[INFORMATION PROVIDED]

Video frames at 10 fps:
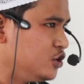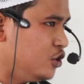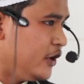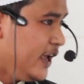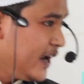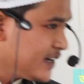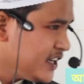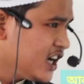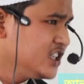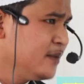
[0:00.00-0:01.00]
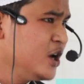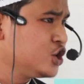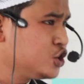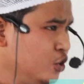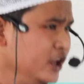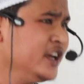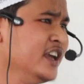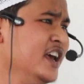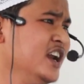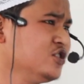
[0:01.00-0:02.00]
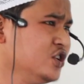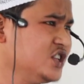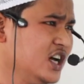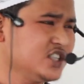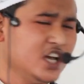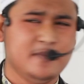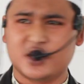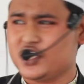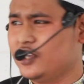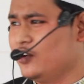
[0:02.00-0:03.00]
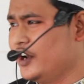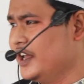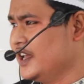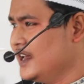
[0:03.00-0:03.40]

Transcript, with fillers: তো এক টাকা দামের সুই কিনে নে তো যাচাই বাছাই করে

[/INFORMATION PROVIDED]

■ **TO DO**
Repeat the records above exactly, leaving out any pictures they contain.

■ **ANSWER BOX**
Video frames at 10 fps:
[0:00.00-0:01.00]
[0:01.00-0:02.00]
[0:02.00-0:03.00]
[0:03.00-0:03.40]

Transcript, with fillers: তো এক টাকা দামের সুই কিনে নে তো যাচাই বাছাই করে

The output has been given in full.